The common wisdom is that the blogs will save us and that the MSM – the derisive term that some bloggers use for the mainstream media – has become irrelevant.  Internet journalism often finds itself aligned with blogs, but the fact is that without the mainstream media, bloggers have very little going for them.

Bloggers sit in front of their computers and read the mainstream press. Then they compare stories and look for holes. Or they comb the web and compare what they find to the mainstream press. While some bloggers are also reporters, adding a crucial element of what has come to be called “citizen journalism” to the flow of information, most lack the resources to dispatch neutral observers to the field. There are precious few bloggers in Iraq. 

When there is a war or a major news event, we rely on reporters from the mainstream press. It costs US$1 million and more a year to keep a reporter in Iraq. It requires bodyguards, chase cars, safe apartments, and frequent R&R time. And still reporters die, and not just in Iraq. More than 100 were killed in the first six months of 2007, according to the International News Safety Institute.

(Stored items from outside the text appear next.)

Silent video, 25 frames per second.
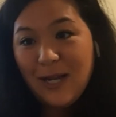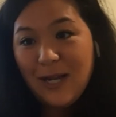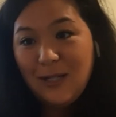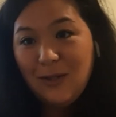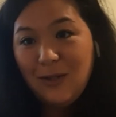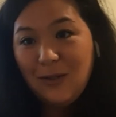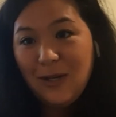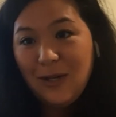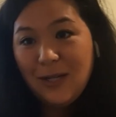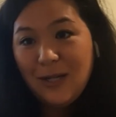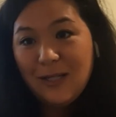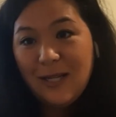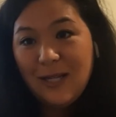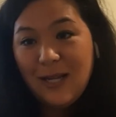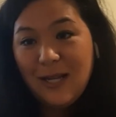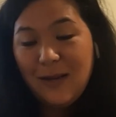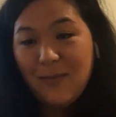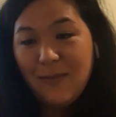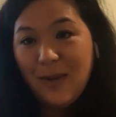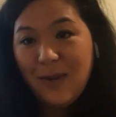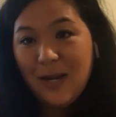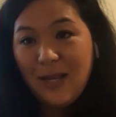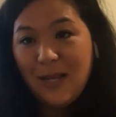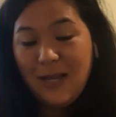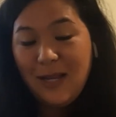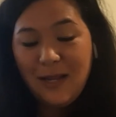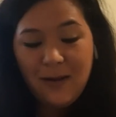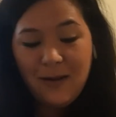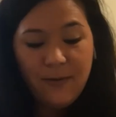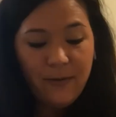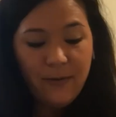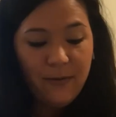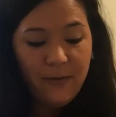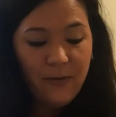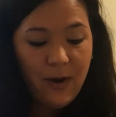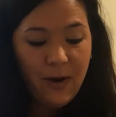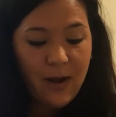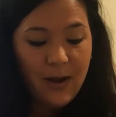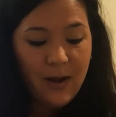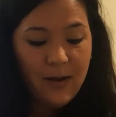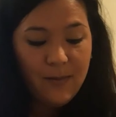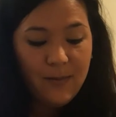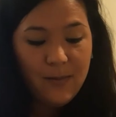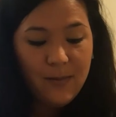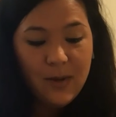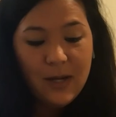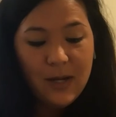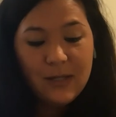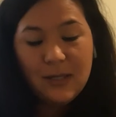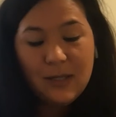I do not take money
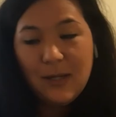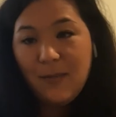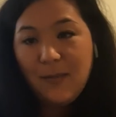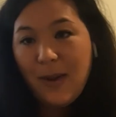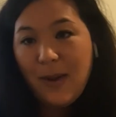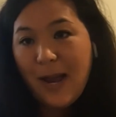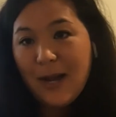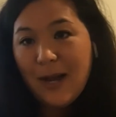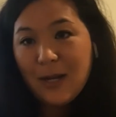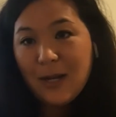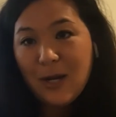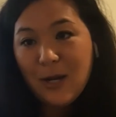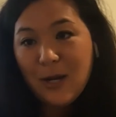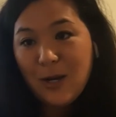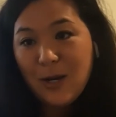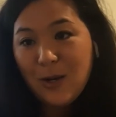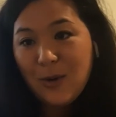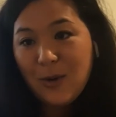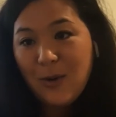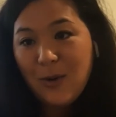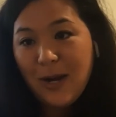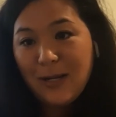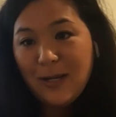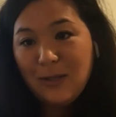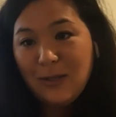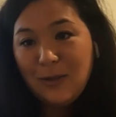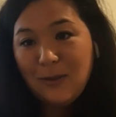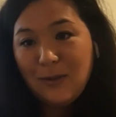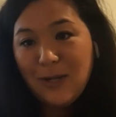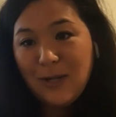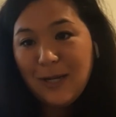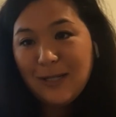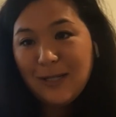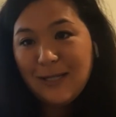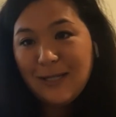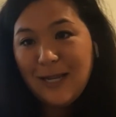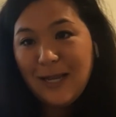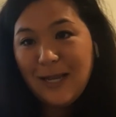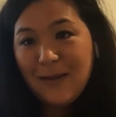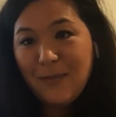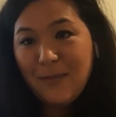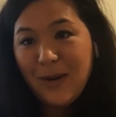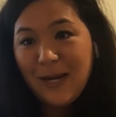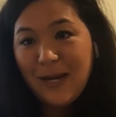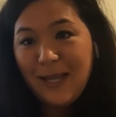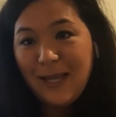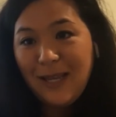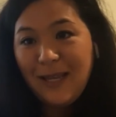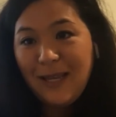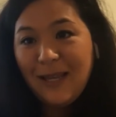from tobacco. I do not take
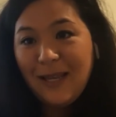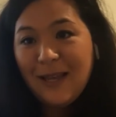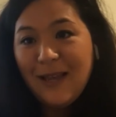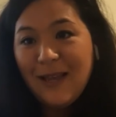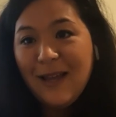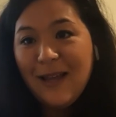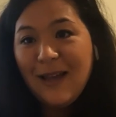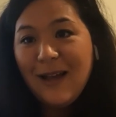money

According to INSI, 72 of the casualties over the past six months were murdered, including prominent cases such as Hrant Dink, the high-profile editor of an Armenian newspaper in Turkey who was shot outside his office in Istanbul, freelance photographer Edward Chikombo, whose badly beaten body was found in roadside bushes in Zimbabwe, and Ajmal Naqshbandi and Syed Agha, kidnapped with Italian reporter Daniele Mastrogiacomo in Afghanistan by the Taliban, INSI reported. 

Iraq accounted for 42 journalists and media workers killed this year alone, up from 28 at the same time last year, the great majority of them local Iraqi journalists murdered by unidentified assailants. A total of 214 media workers have died in Iraq since the invasion in March 2003.   

The mainstream media are the only organizations that have the resources to cover wars and to endure those tragedies. And there are complaints aplenty in the boardrooms from investors who believe that they have a right to expect that news organizations, like cog and sprocket producers, will produce an annual 15 percent to 20 percent profit.  And the exemplar of that philosophy is Rupert Murdoch and News Corp. 

The New York Times, still in the hands of the Ochs Sulzberger family, carried a devastating report earlier this year on Murdoch’s efforts to establish News Corp in China, ranging from the time – after a derisory speech about the Chinese approach to human rights ‑ he caved in and took the BBC off his television network because of the British network’s tough stance on the government. Questions were raised over the role of his mainland Chinese wife, Wendi Deng, in managing Murdoch’s operations in China. Will reporters from the Wall Street Journal and Wall Street Journal/Asia now be subject to Murdochian control?

In May, Asia Sentinel reported on the Sydney Morning Herald’s decision to kill a profile of Deng, raising question about Murdoch’s reach. Although no one would say Murdoch played an active role in killing the profile, there is little doubt that his control of an estimated 75 percent of Australia’s media and ownership of 7.5 percent of Fairfax Media, the Sydney Morning Herald’s parent, made him a feared enough figure to result in the death of the story. 

Almost immediately after stories appeared about the Deng profile, News Corp announced that it was selling its Fairfax interests.  That does not bode well for Dow Jones or, for that matter, the rest of the mainstream. Certainly the press itself is under threat from proliferating sources of news and entertainment.  The Internet has suddenly become the catalyst. Classified advertising, the life blood of journalism, is migrating to the Web at a staggering rate. Display advertising is following equally quickly, and so are readers, with every major newspaper in the United States either stagnant in circulation or falling.

Newspapers all have websites, but the Internet business model is still a work in progress.  But the hopes of a lot of people – and the press itself – are riding on the Internet.

With the increasing concentration of journalism in the hands of Rupert Murdoch and other corporate powerhouses, it may well be journalism’s only hope for independence.